## [TASK ITEM]
The answer is the data below, repeated exactly, with no pictures included.
[MATERIAL FOR THIS TASK]
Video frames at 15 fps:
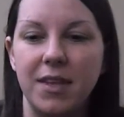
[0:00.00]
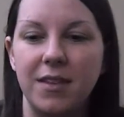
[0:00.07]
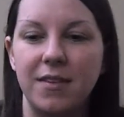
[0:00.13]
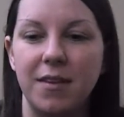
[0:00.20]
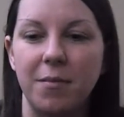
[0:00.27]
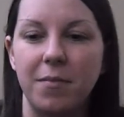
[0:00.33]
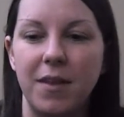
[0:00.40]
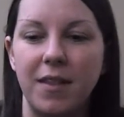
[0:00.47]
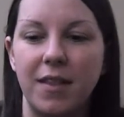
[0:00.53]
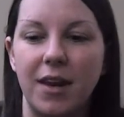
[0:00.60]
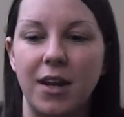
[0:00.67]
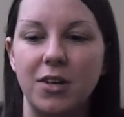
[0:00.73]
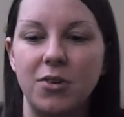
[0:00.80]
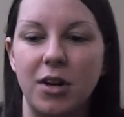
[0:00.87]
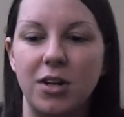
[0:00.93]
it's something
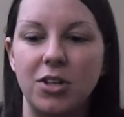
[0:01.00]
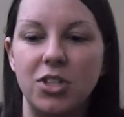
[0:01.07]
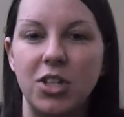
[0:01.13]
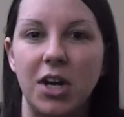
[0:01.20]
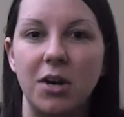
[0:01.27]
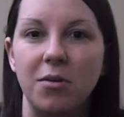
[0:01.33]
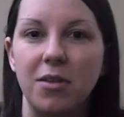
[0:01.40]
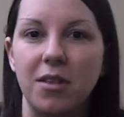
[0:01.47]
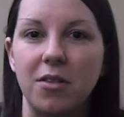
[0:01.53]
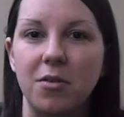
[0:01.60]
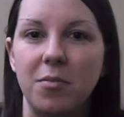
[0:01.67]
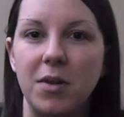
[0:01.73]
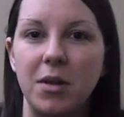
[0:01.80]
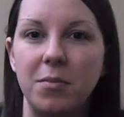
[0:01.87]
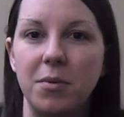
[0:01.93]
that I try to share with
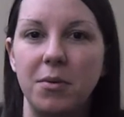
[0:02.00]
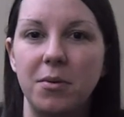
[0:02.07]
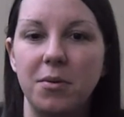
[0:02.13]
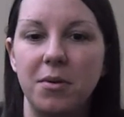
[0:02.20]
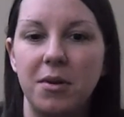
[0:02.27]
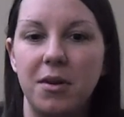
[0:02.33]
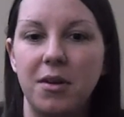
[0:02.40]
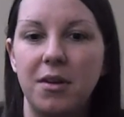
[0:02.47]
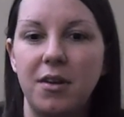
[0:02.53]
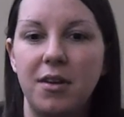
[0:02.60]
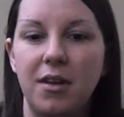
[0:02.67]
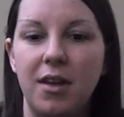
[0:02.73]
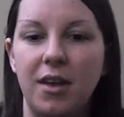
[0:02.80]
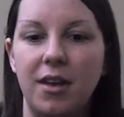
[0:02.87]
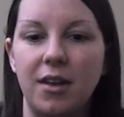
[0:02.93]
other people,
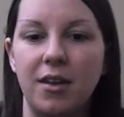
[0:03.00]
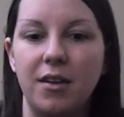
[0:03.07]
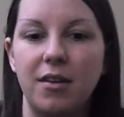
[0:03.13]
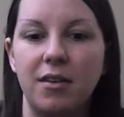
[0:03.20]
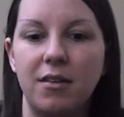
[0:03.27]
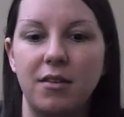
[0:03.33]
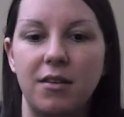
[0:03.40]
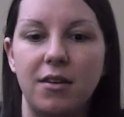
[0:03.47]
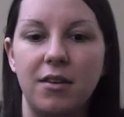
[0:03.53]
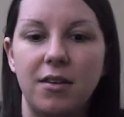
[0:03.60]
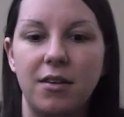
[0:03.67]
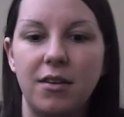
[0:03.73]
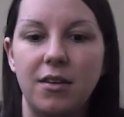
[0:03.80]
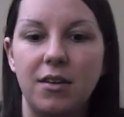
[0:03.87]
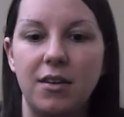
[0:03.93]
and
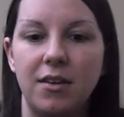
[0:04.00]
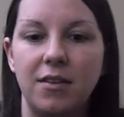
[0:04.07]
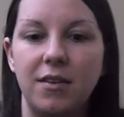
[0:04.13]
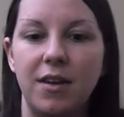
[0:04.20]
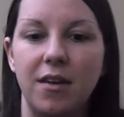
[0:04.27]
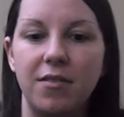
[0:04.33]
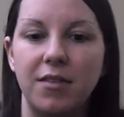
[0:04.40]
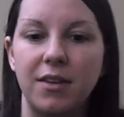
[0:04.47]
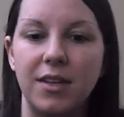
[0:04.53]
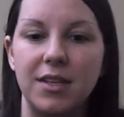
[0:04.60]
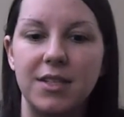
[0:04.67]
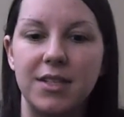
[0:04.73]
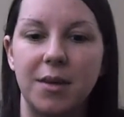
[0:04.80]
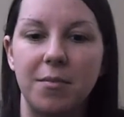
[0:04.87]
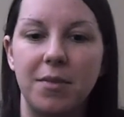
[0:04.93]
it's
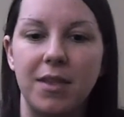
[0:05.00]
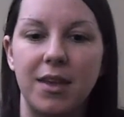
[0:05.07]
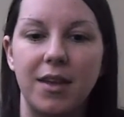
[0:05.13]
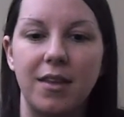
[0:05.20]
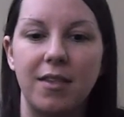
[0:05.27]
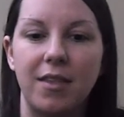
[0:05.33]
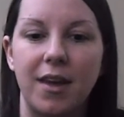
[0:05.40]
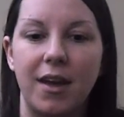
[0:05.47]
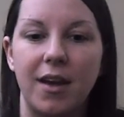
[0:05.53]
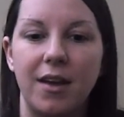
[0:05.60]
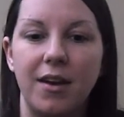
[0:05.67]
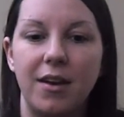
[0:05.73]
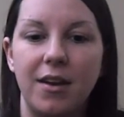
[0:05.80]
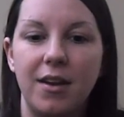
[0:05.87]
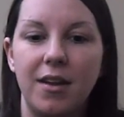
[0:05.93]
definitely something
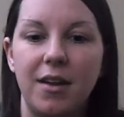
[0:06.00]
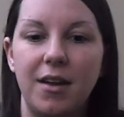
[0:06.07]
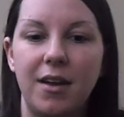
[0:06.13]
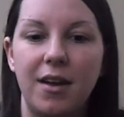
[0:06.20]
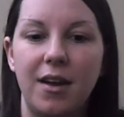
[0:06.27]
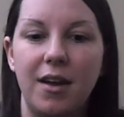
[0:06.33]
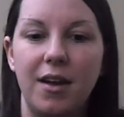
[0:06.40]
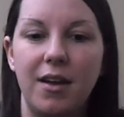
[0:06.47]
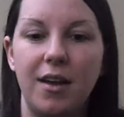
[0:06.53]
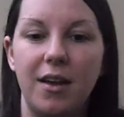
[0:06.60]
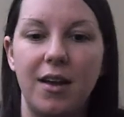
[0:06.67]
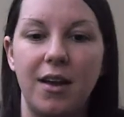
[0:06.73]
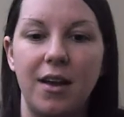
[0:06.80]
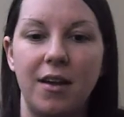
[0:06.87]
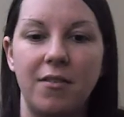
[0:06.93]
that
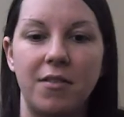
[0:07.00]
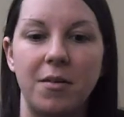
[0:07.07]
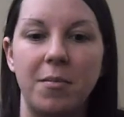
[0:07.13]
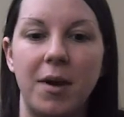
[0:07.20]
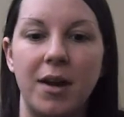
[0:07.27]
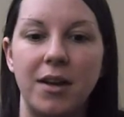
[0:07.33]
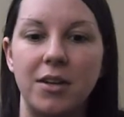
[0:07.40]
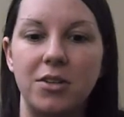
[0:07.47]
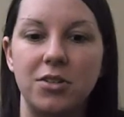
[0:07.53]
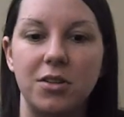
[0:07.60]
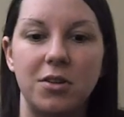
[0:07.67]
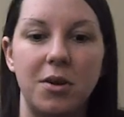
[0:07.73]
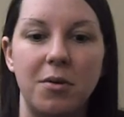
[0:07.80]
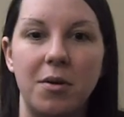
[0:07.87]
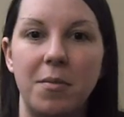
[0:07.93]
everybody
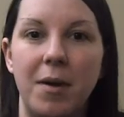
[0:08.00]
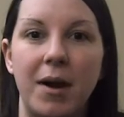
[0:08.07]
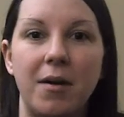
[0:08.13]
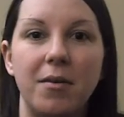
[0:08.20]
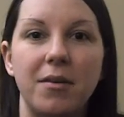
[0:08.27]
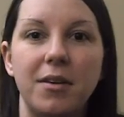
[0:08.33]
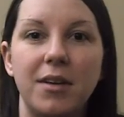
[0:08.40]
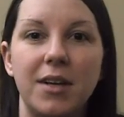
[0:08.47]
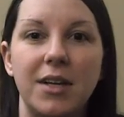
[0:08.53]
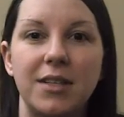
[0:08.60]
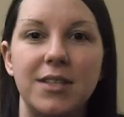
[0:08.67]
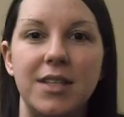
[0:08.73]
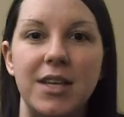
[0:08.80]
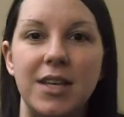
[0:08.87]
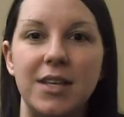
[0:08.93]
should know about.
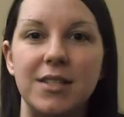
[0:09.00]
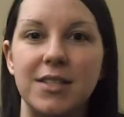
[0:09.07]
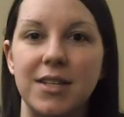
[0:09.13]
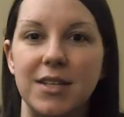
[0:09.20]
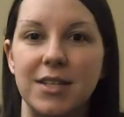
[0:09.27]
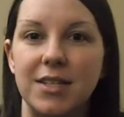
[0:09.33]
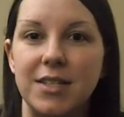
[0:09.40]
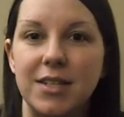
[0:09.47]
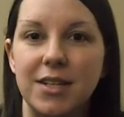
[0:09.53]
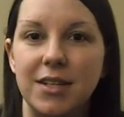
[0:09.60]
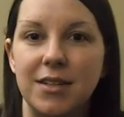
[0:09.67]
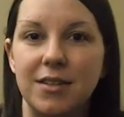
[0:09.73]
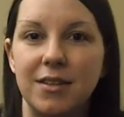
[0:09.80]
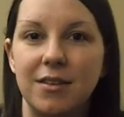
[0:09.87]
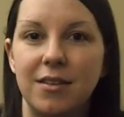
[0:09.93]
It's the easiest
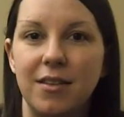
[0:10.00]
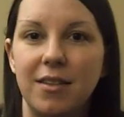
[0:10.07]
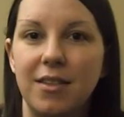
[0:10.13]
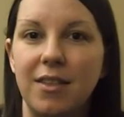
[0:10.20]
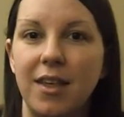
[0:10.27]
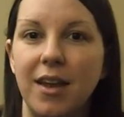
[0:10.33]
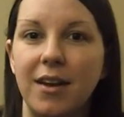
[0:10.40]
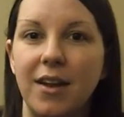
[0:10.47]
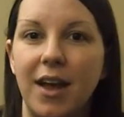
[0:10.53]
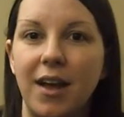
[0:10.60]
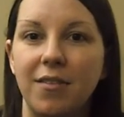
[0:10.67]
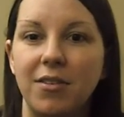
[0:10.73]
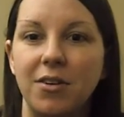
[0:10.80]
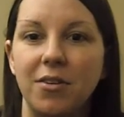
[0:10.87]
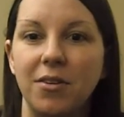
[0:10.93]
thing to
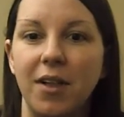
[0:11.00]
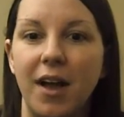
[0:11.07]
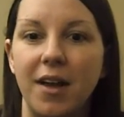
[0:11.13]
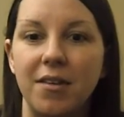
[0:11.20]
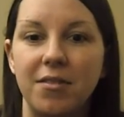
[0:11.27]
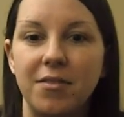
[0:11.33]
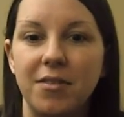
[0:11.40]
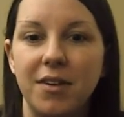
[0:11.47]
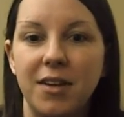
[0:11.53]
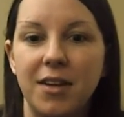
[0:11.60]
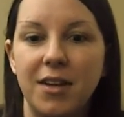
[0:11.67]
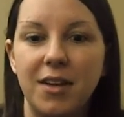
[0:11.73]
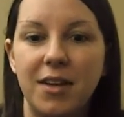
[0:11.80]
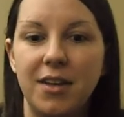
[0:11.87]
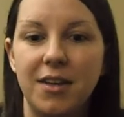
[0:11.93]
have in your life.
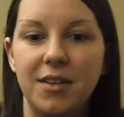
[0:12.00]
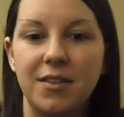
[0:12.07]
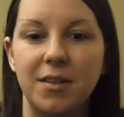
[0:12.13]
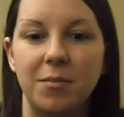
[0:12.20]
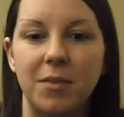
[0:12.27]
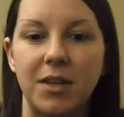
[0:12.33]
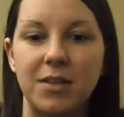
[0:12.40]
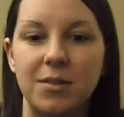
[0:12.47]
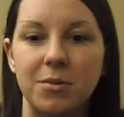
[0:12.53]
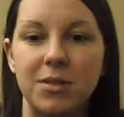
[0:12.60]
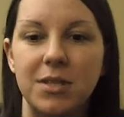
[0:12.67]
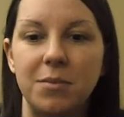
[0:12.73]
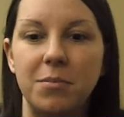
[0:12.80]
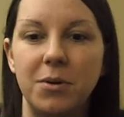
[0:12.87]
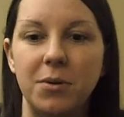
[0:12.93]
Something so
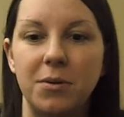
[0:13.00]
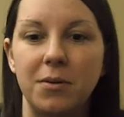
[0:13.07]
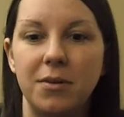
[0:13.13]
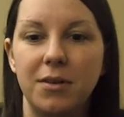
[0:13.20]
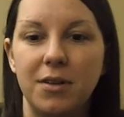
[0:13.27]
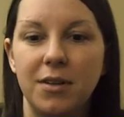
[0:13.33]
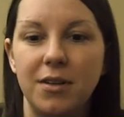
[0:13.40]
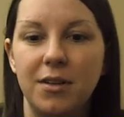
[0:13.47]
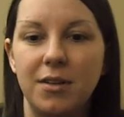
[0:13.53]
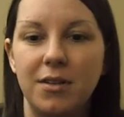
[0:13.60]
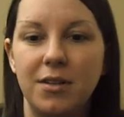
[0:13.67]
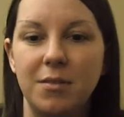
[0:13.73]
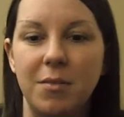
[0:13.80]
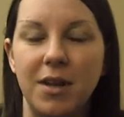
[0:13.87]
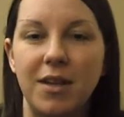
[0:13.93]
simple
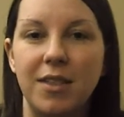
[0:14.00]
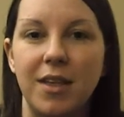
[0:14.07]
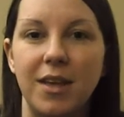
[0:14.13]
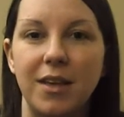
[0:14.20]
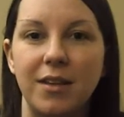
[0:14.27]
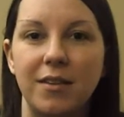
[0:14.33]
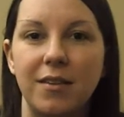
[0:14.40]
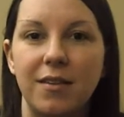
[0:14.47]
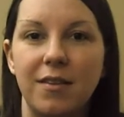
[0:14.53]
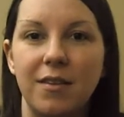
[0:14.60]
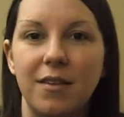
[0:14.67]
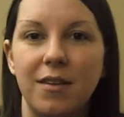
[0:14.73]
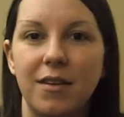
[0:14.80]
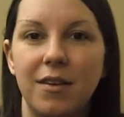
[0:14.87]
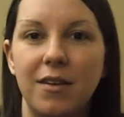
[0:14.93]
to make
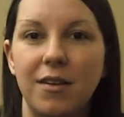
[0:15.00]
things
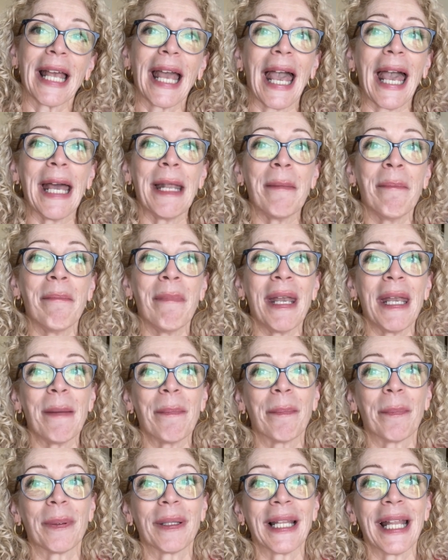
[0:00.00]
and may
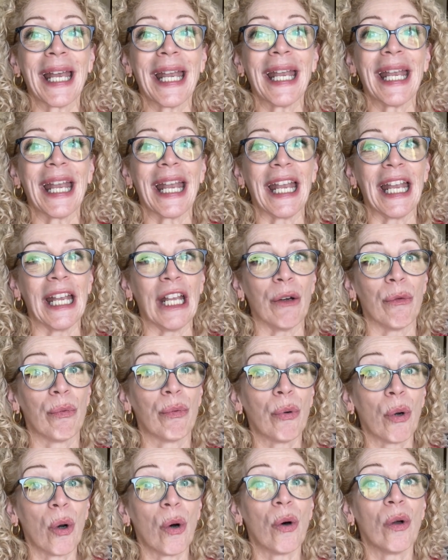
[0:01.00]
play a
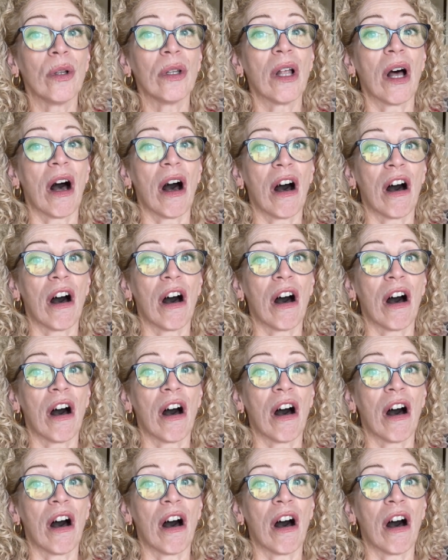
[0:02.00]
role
[/MATERIAL FOR THIS TASK]
## [TASK ANSWER]
Video frames at 15 fps:
[0:00.00]
[0:00.07]
[0:00.13]
[0:00.20]
[0:00.27]
[0:00.33]
[0:00.40]
[0:00.47]
[0:00.53]
[0:00.60]
[0:00.67]
[0:00.73]
[0:00.80]
[0:00.87]
[0:00.93]
it's something
[0:01.00]
[0:01.07]
[0:01.13]
[0:01.20]
[0:01.27]
[0:01.33]
[0:01.40]
[0:01.47]
[0:01.53]
[0:01.60]
[0:01.67]
[0:01.73]
[0:01.80]
[0:01.87]
[0:01.93]
that I try to share with
[0:02.00]
[0:02.07]
[0:02.13]
[0:02.20]
[0:02.27]
[0:02.33]
[0:02.40]
[0:02.47]
[0:02.53]
[0:02.60]
[0:02.67]
[0:02.73]
[0:02.80]
[0:02.87]
[0:02.93]
other people,
[0:03.00]
[0:03.07]
[0:03.13]
[0:03.20]
[0:03.27]
[0:03.33]
[0:03.40]
[0:03.47]
[0:03.53]
[0:03.60]
[0:03.67]
[0:03.73]
[0:03.80]
[0:03.87]
[0:03.93]
and
[0:04.00]
[0:04.07]
[0:04.13]
[0:04.20]
[0:04.27]
[0:04.33]
[0:04.40]
[0:04.47]
[0:04.53]
[0:04.60]
[0:04.67]
[0:04.73]
[0:04.80]
[0:04.87]
[0:04.93]
it's
[0:05.00]
[0:05.07]
[0:05.13]
[0:05.20]
[0:05.27]
[0:05.33]
[0:05.40]
[0:05.47]
[0:05.53]
[0:05.60]
[0:05.67]
[0:05.73]
[0:05.80]
[0:05.87]
[0:05.93]
definitely something
[0:06.00]
[0:06.07]
[0:06.13]
[0:06.20]
[0:06.27]
[0:06.33]
[0:06.40]
[0:06.47]
[0:06.53]
[0:06.60]
[0:06.67]
[0:06.73]
[0:06.80]
[0:06.87]
[0:06.93]
that
[0:07.00]
[0:07.07]
[0:07.13]
[0:07.20]
[0:07.27]
[0:07.33]
[0:07.40]
[0:07.47]
[0:07.53]
[0:07.60]
[0:07.67]
[0:07.73]
[0:07.80]
[0:07.87]
[0:07.93]
everybody
[0:08.00]
[0:08.07]
[0:08.13]
[0:08.20]
[0:08.27]
[0:08.33]
[0:08.40]
[0:08.47]
[0:08.53]
[0:08.60]
[0:08.67]
[0:08.73]
[0:08.80]
[0:08.87]
[0:08.93]
should know about.
[0:09.00]
[0:09.07]
[0:09.13]
[0:09.20]
[0:09.27]
[0:09.33]
[0:09.40]
[0:09.47]
[0:09.53]
[0:09.60]
[0:09.67]
[0:09.73]
[0:09.80]
[0:09.87]
[0:09.93]
It's the easiest
[0:10.00]
[0:10.07]
[0:10.13]
[0:10.20]
[0:10.27]
[0:10.33]
[0:10.40]
[0:10.47]
[0:10.53]
[0:10.60]
[0:10.67]
[0:10.73]
[0:10.80]
[0:10.87]
[0:10.93]
thing to
[0:11.00]
[0:11.07]
[0:11.13]
[0:11.20]
[0:11.27]
[0:11.33]
[0:11.40]
[0:11.47]
[0:11.53]
[0:11.60]
[0:11.67]
[0:11.73]
[0:11.80]
[0:11.87]
[0:11.93]
have in your life.
[0:12.00]
[0:12.07]
[0:12.13]
[0:12.20]
[0:12.27]
[0:12.33]
[0:12.40]
[0:12.47]
[0:12.53]
[0:12.60]
[0:12.67]
[0:12.73]
[0:12.80]
[0:12.87]
[0:12.93]
Something so
[0:13.00]
[0:13.07]
[0:13.13]
[0:13.20]
[0:13.27]
[0:13.33]
[0:13.40]
[0:13.47]
[0:13.53]
[0:13.60]
[0:13.67]
[0:13.73]
[0:13.80]
[0:13.87]
[0:13.93]
simple
[0:14.00]
[0:14.07]
[0:14.13]
[0:14.20]
[0:14.27]
[0:14.33]
[0:14.40]
[0:14.47]
[0:14.53]
[0:14.60]
[0:14.67]
[0:14.73]
[0:14.80]
[0:14.87]
[0:14.93]
to make
[0:15.00]
things
[0:00.00]
and may
[0:01.00]
play a
[0:02.00]
role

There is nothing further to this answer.